→ REQUIRED WORK:
Could you return, exactly as written, every line from the one containing "[1.80-2.70s]" through the last line of the entries below, leaving out the pictures?

→ INFORMATION PROVIDED:

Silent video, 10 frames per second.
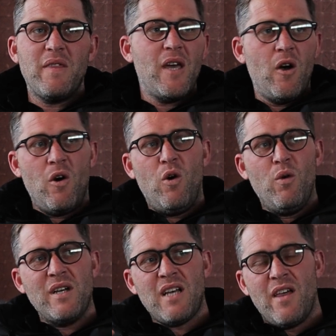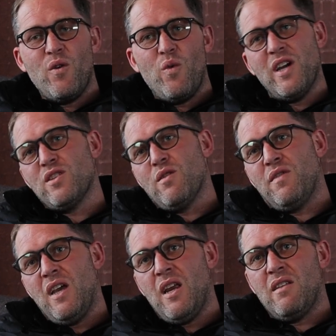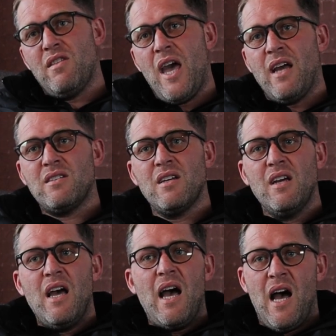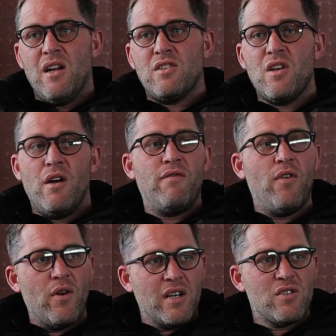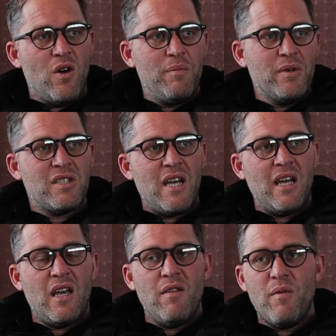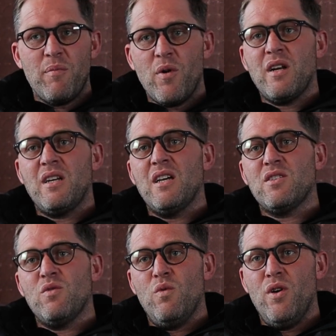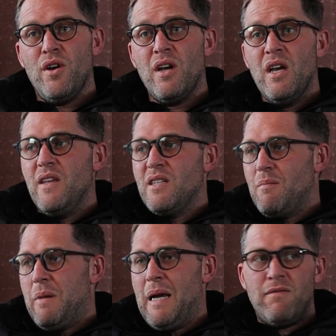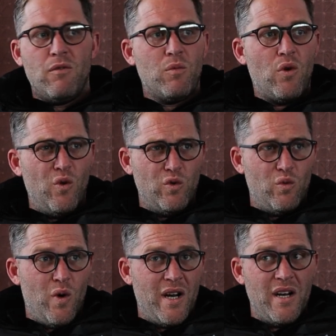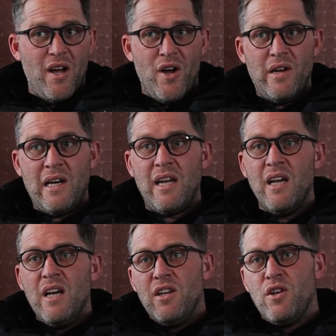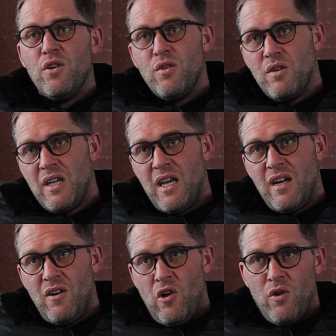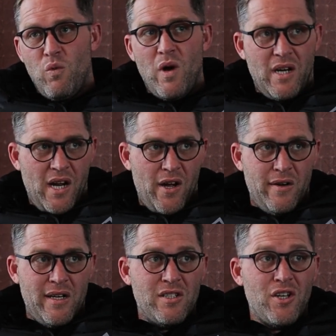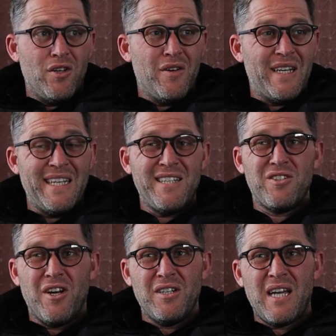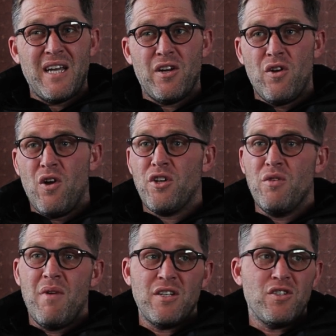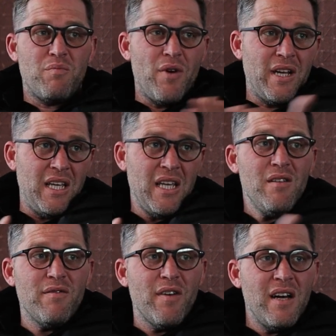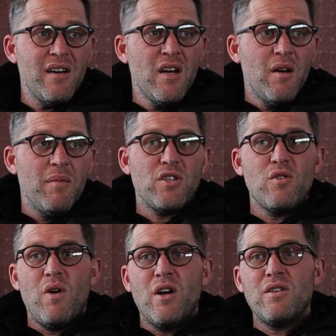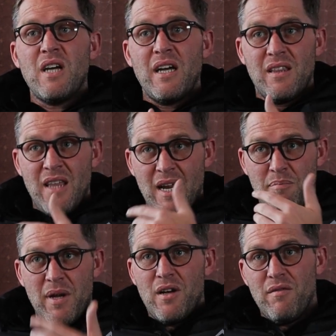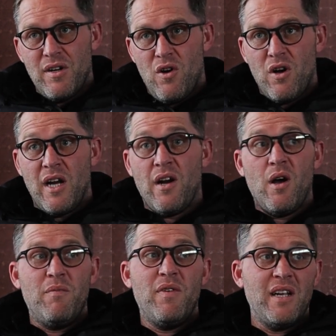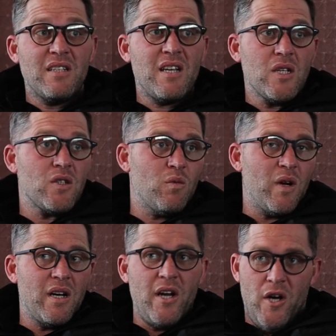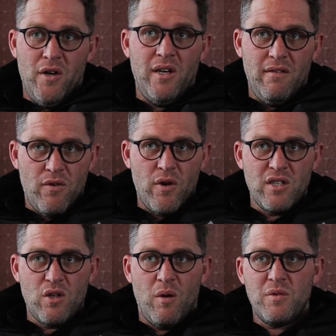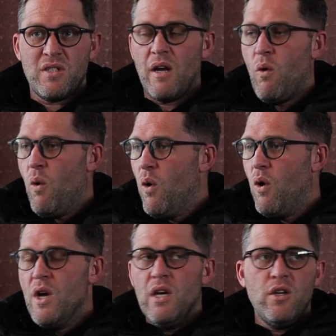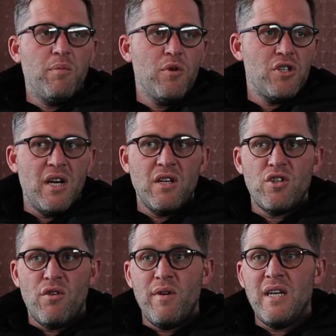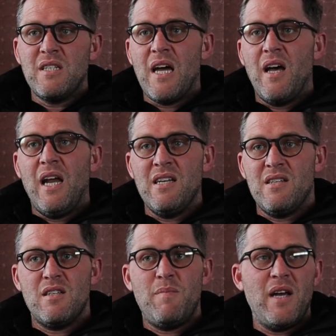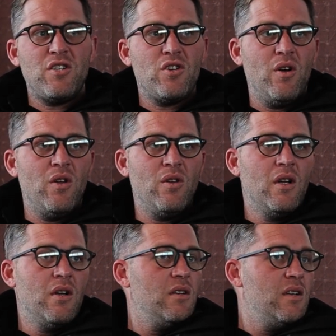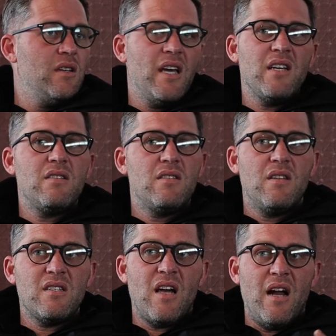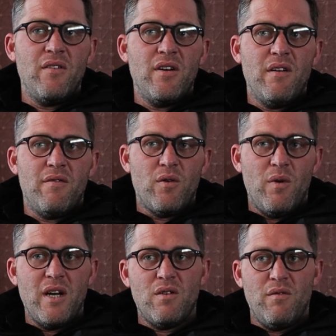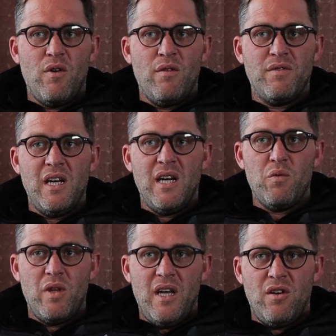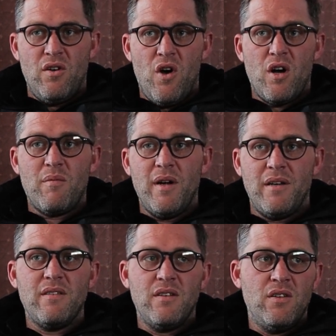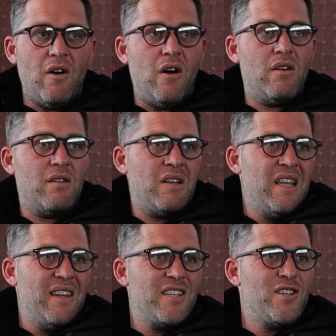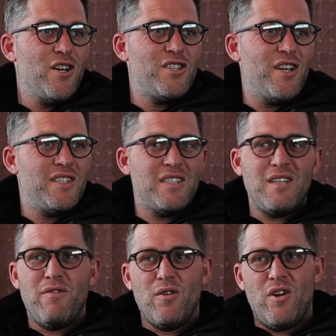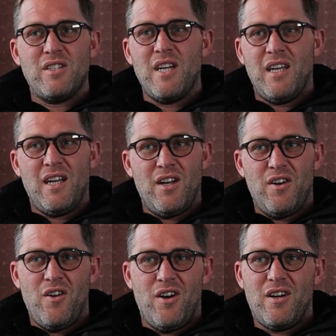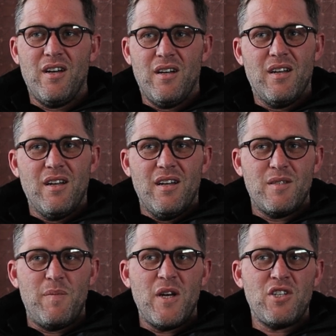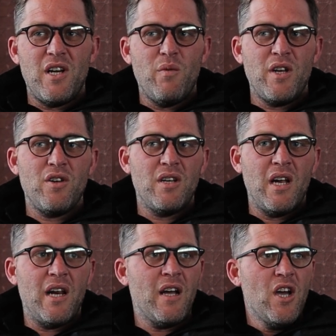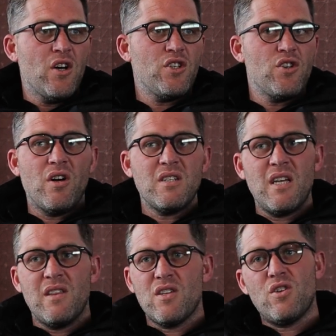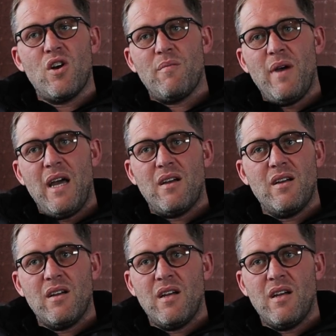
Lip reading: But there are always other ways of getting that out. So for example's sake, if a product doesn't work, there's a platform called One Day Only. You get it on One Day Only, so you at least don't take a knock. You might just break even, but you won't take that big of a knock, and hopefully it sells on One Day Only, for example's sake. Or you push it into retail as a special. There's 100 different ways of dealing with that knock, but yeah, there's no certainty for not taking a knock, especially when you're dealing, because you can't send the stock back.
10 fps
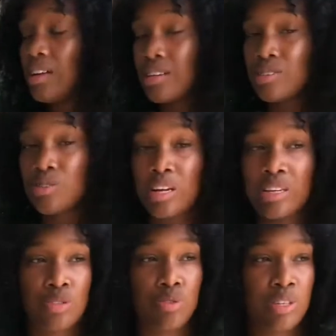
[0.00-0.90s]
so that
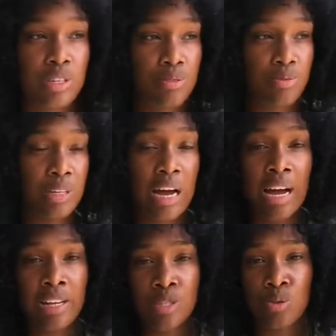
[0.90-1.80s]
your
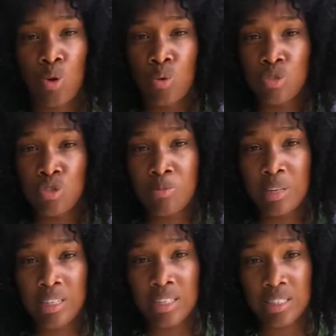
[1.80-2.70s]
hands will always
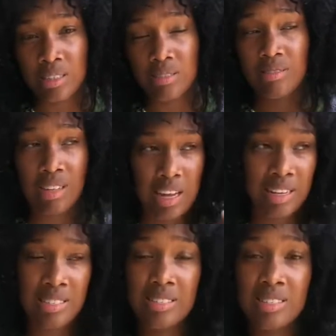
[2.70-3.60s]
remain clean. And
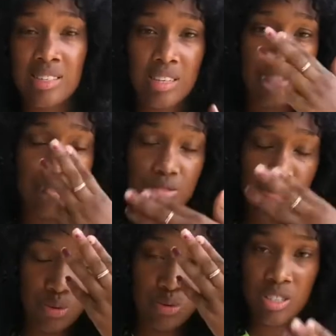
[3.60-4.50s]
as they say,
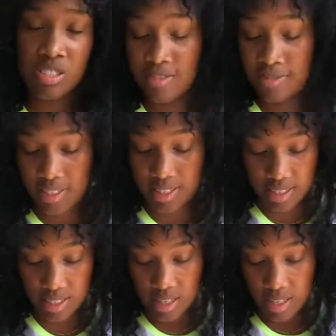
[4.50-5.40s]
don't touch your
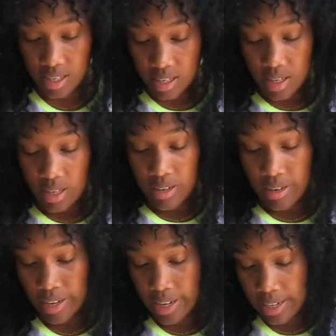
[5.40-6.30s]
face,
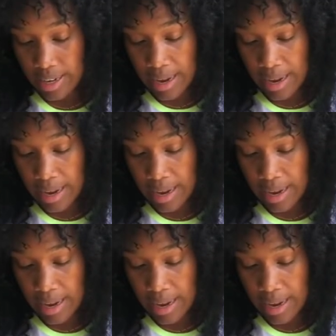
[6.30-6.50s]
right?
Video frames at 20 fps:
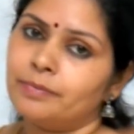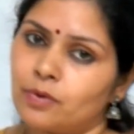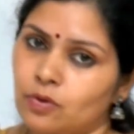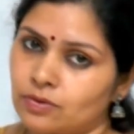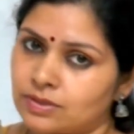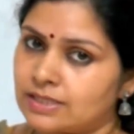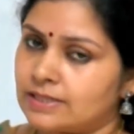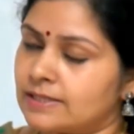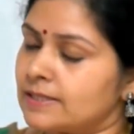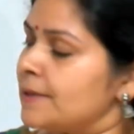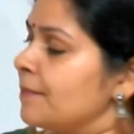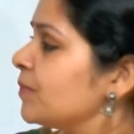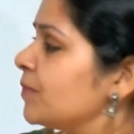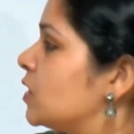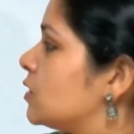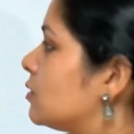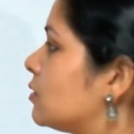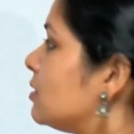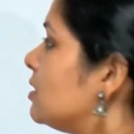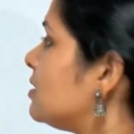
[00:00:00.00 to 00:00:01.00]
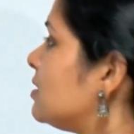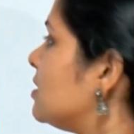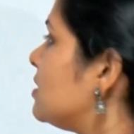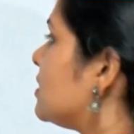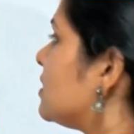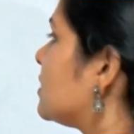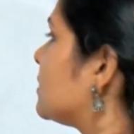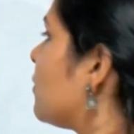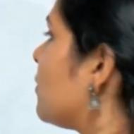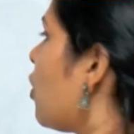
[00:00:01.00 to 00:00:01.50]
process. So, this is a
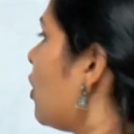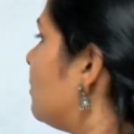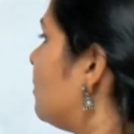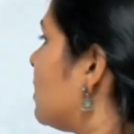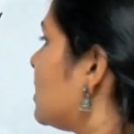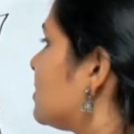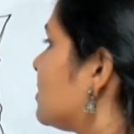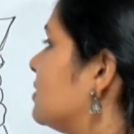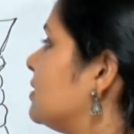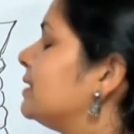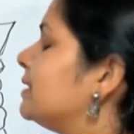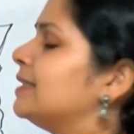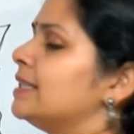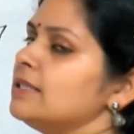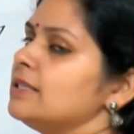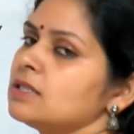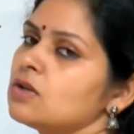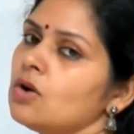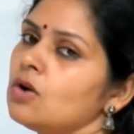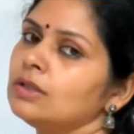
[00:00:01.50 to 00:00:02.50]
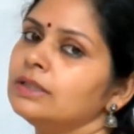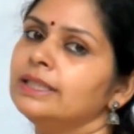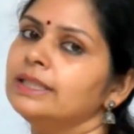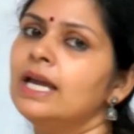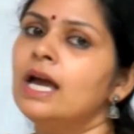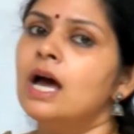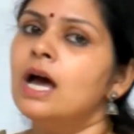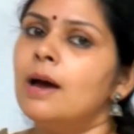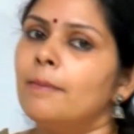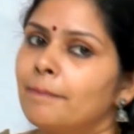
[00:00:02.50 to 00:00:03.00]
small muscle, and that is called the
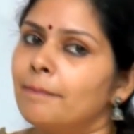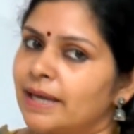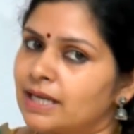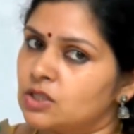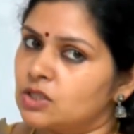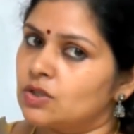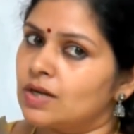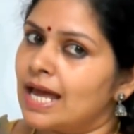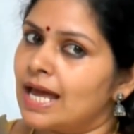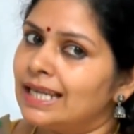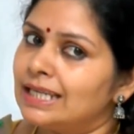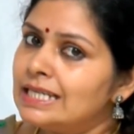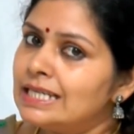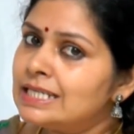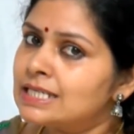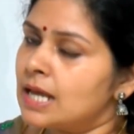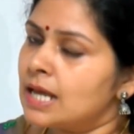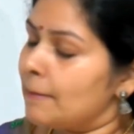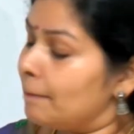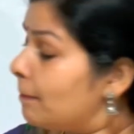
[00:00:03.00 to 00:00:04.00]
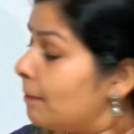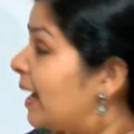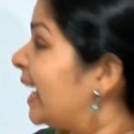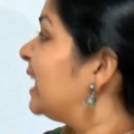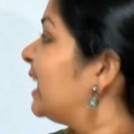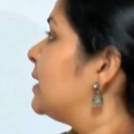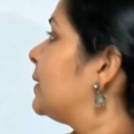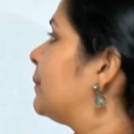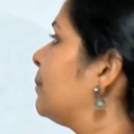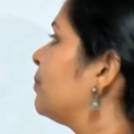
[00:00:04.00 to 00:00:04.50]
pectoralis
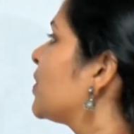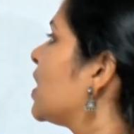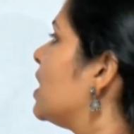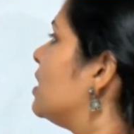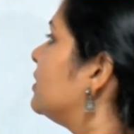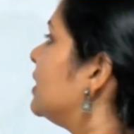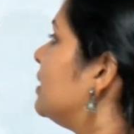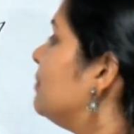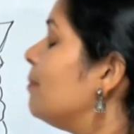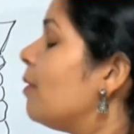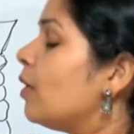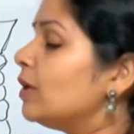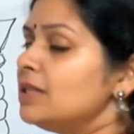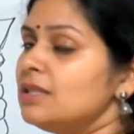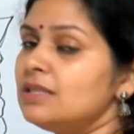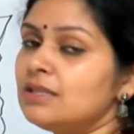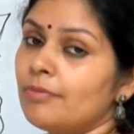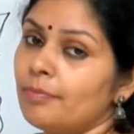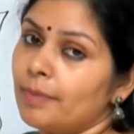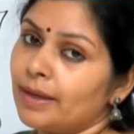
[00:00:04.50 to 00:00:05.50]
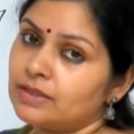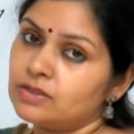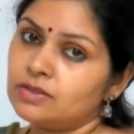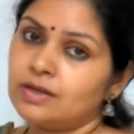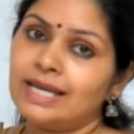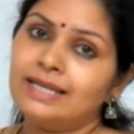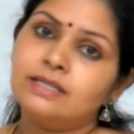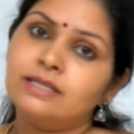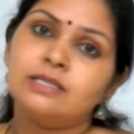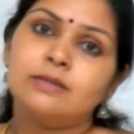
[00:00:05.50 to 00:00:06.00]
minor. The importance of
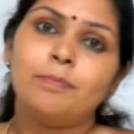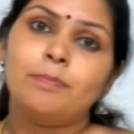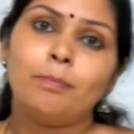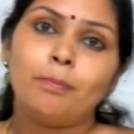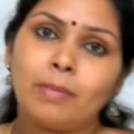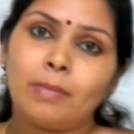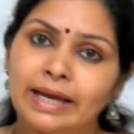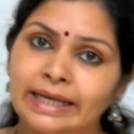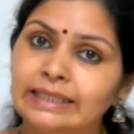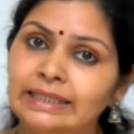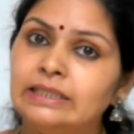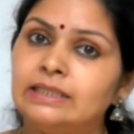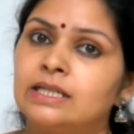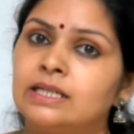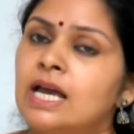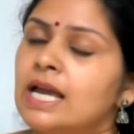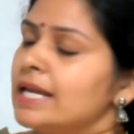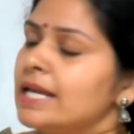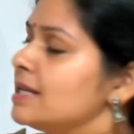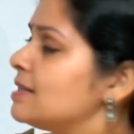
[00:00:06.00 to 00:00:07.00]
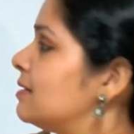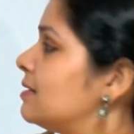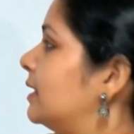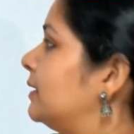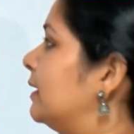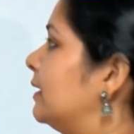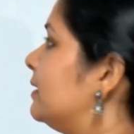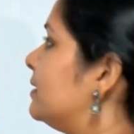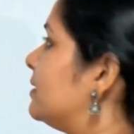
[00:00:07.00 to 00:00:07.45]
pectoralis minor is that it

→ TASK RESPONSE:
[1.80-2.70s]
hands will always
[2.70-3.60s]
remain clean. And
[3.60-4.50s]
as they say,
[4.50-5.40s]
don't touch your
[5.40-6.30s]
face,
[6.30-6.50s]
right?
Video frames at 20 fps:
[00:00:00.00 to 00:00:01.00]
[00:00:01.00 to 00:00:01.50]
process. So, this is a
[00:00:01.50 to 00:00:02.50]
[00:00:02.50 to 00:00:03.00]
small muscle, and that is called the
[00:00:03.00 to 00:00:04.00]
[00:00:04.00 to 00:00:04.50]
pectoralis
[00:00:04.50 to 00:00:05.50]
[00:00:05.50 to 00:00:06.00]
minor. The importance of
[00:00:06.00 to 00:00:07.00]
[00:00:07.00 to 00:00:07.45]
pectoralis minor is that it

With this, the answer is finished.